*WHAT TO PRODUCE*
Return every entry below exactly as written, minus the pictures.
━━ DATA FOR THE TASK ━━
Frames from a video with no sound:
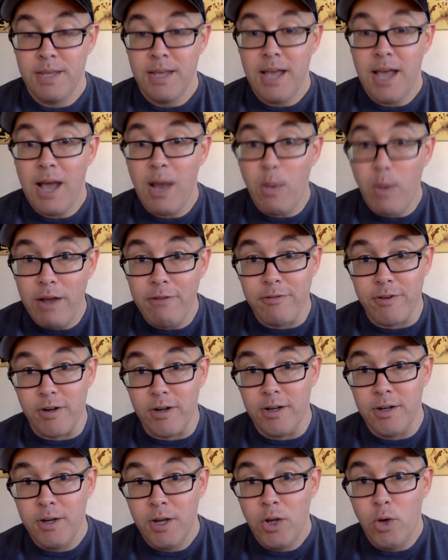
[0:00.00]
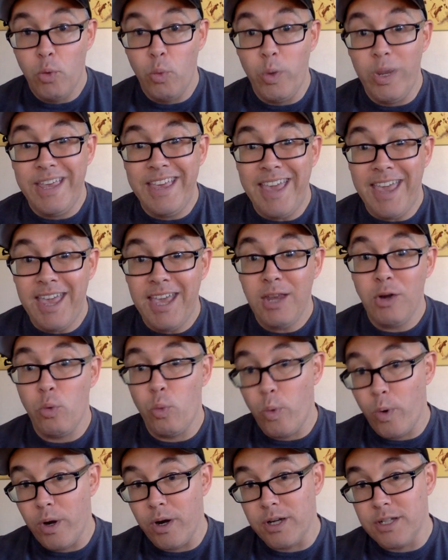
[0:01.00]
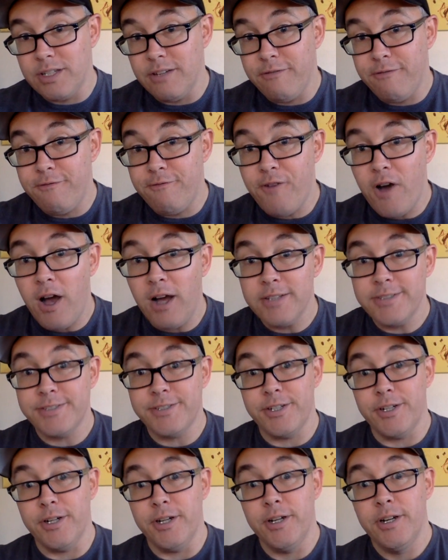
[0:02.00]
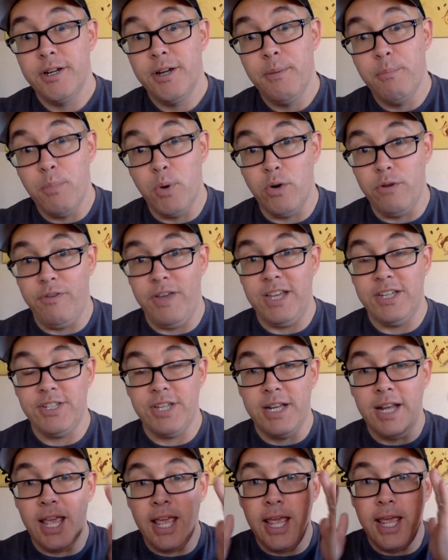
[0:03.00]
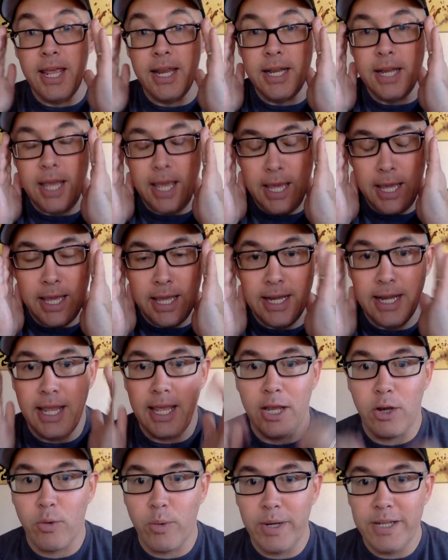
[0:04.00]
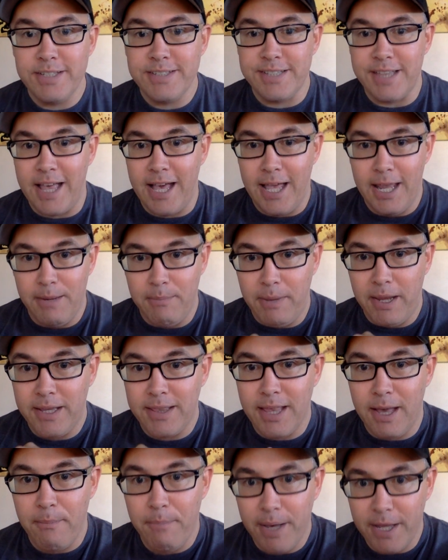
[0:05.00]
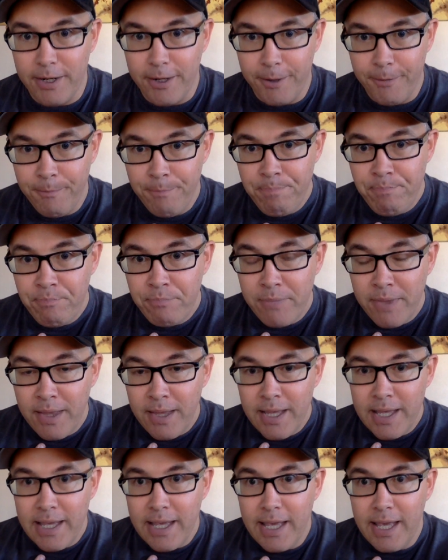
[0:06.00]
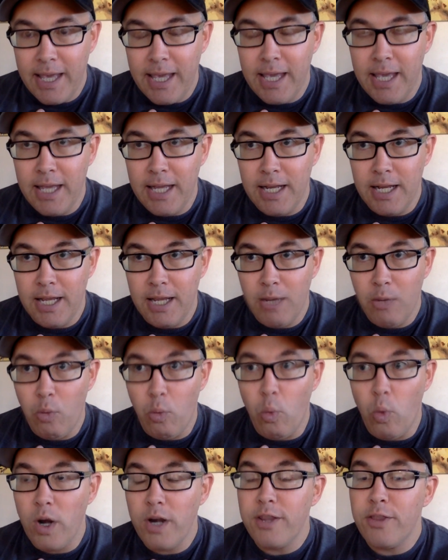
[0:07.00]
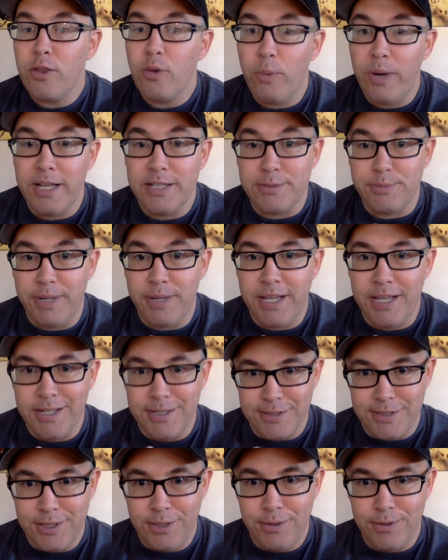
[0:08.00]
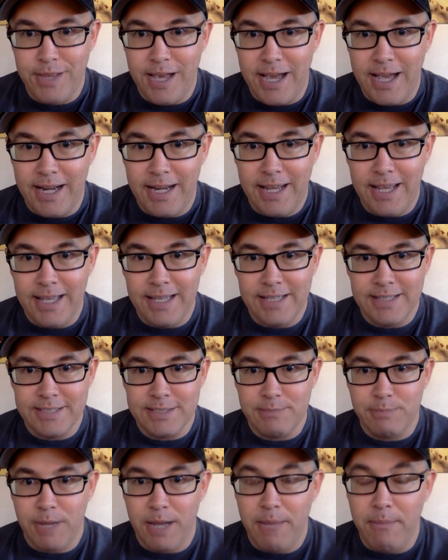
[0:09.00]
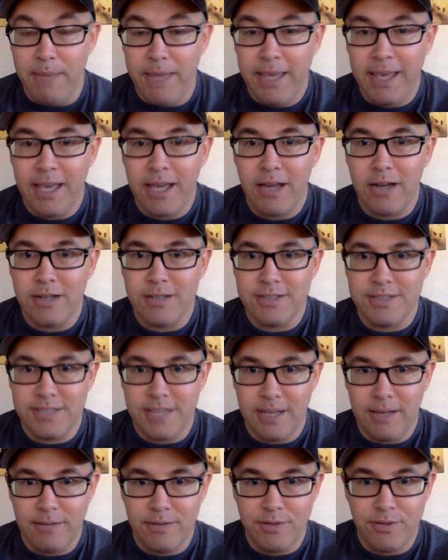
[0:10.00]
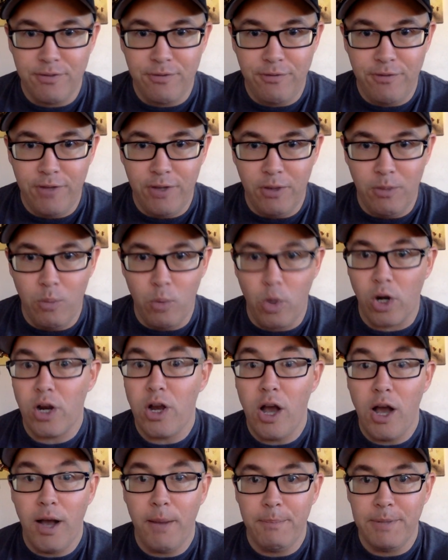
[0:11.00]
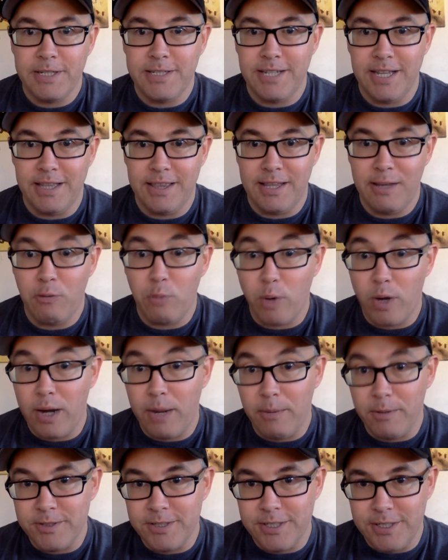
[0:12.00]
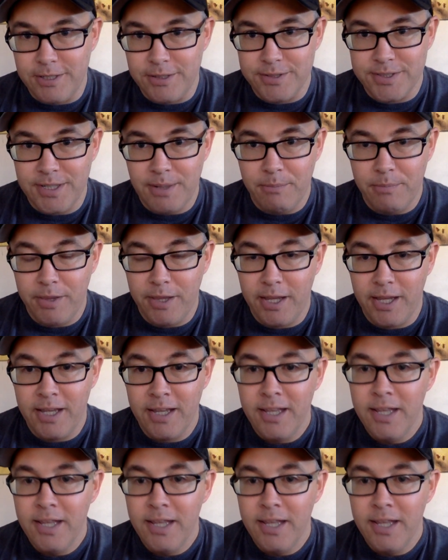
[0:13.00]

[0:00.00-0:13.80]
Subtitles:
However, we can work to foster motivation and increase that and make that better. And one of the ways we can do that is by making ourselves feel more competent that we're able to do something.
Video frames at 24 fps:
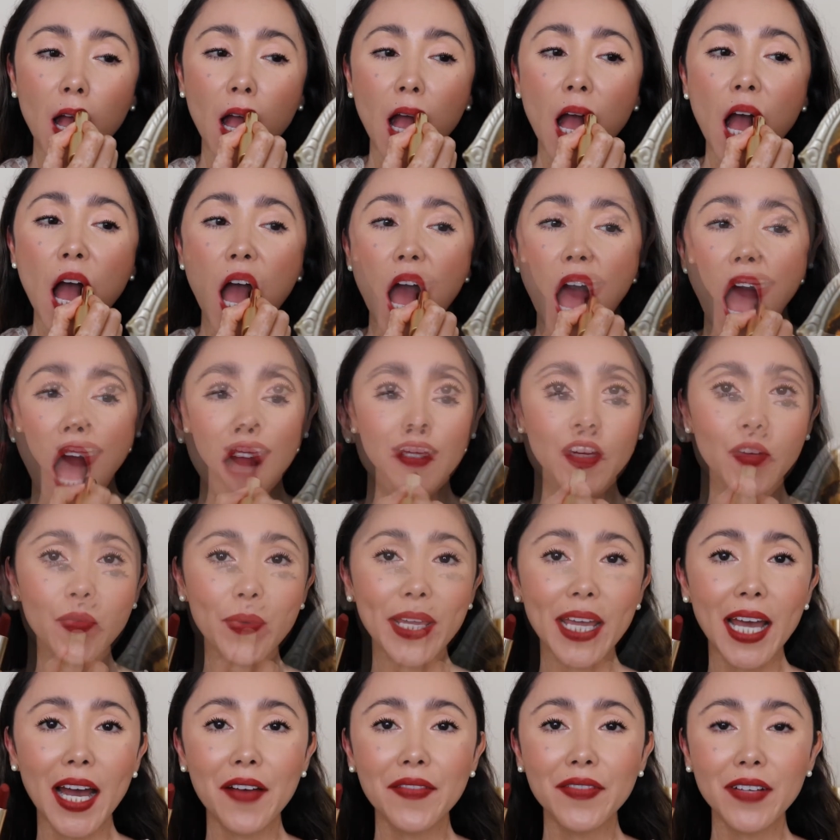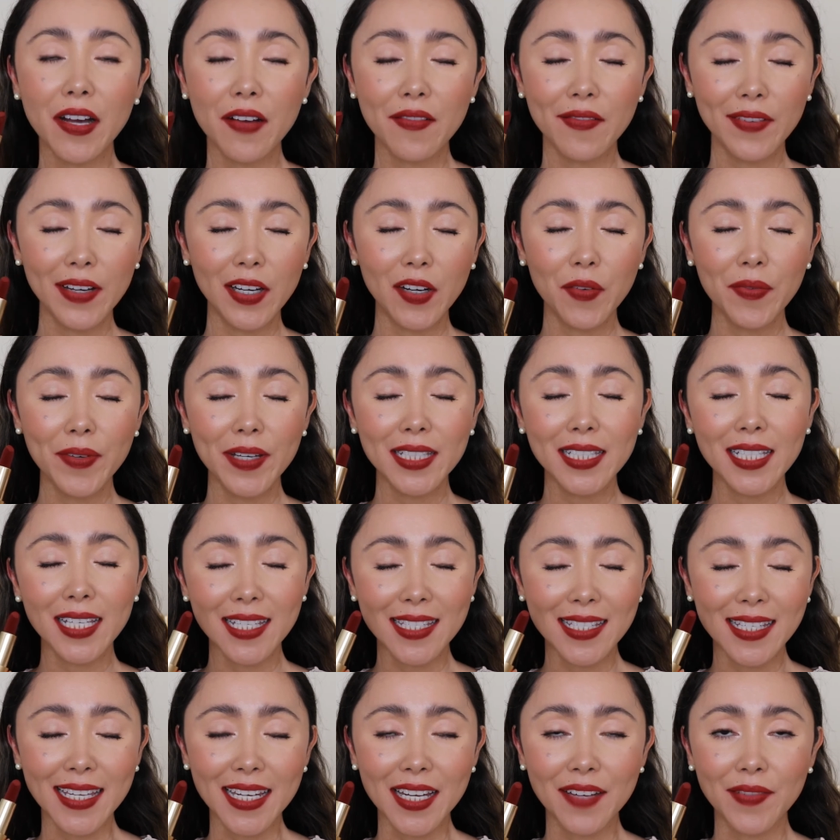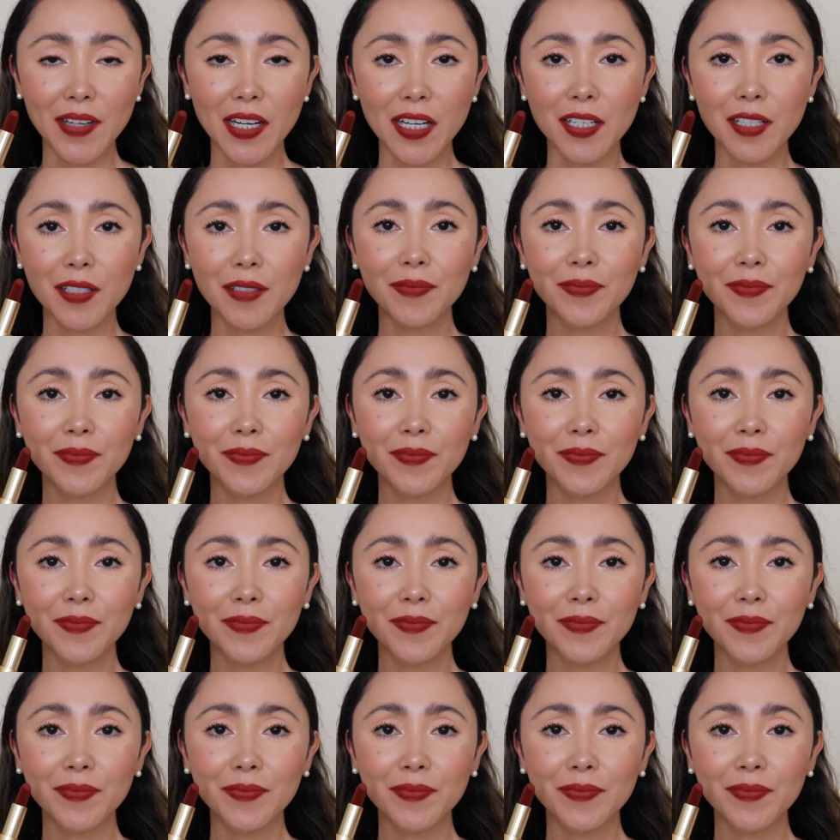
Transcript: And here we have a Velvet Cinnabar.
━━━
*ANSWER BELOW*
Frames from a video with no sound:
[0:00.00]
[0:01.00]
[0:02.00]
[0:03.00]
[0:04.00]
[0:05.00]
[0:06.00]
[0:07.00]
[0:08.00]
[0:09.00]
[0:10.00]
[0:11.00]
[0:12.00]
[0:13.00]

[0:00.00-0:13.80]
Subtitles:
However, we can work to foster motivation and increase that and make that better. And one of the ways we can do that is by making ourselves feel more competent that we're able to do something.
Video frames at 24 fps:
Transcript: And here we have a Velvet Cinnabar.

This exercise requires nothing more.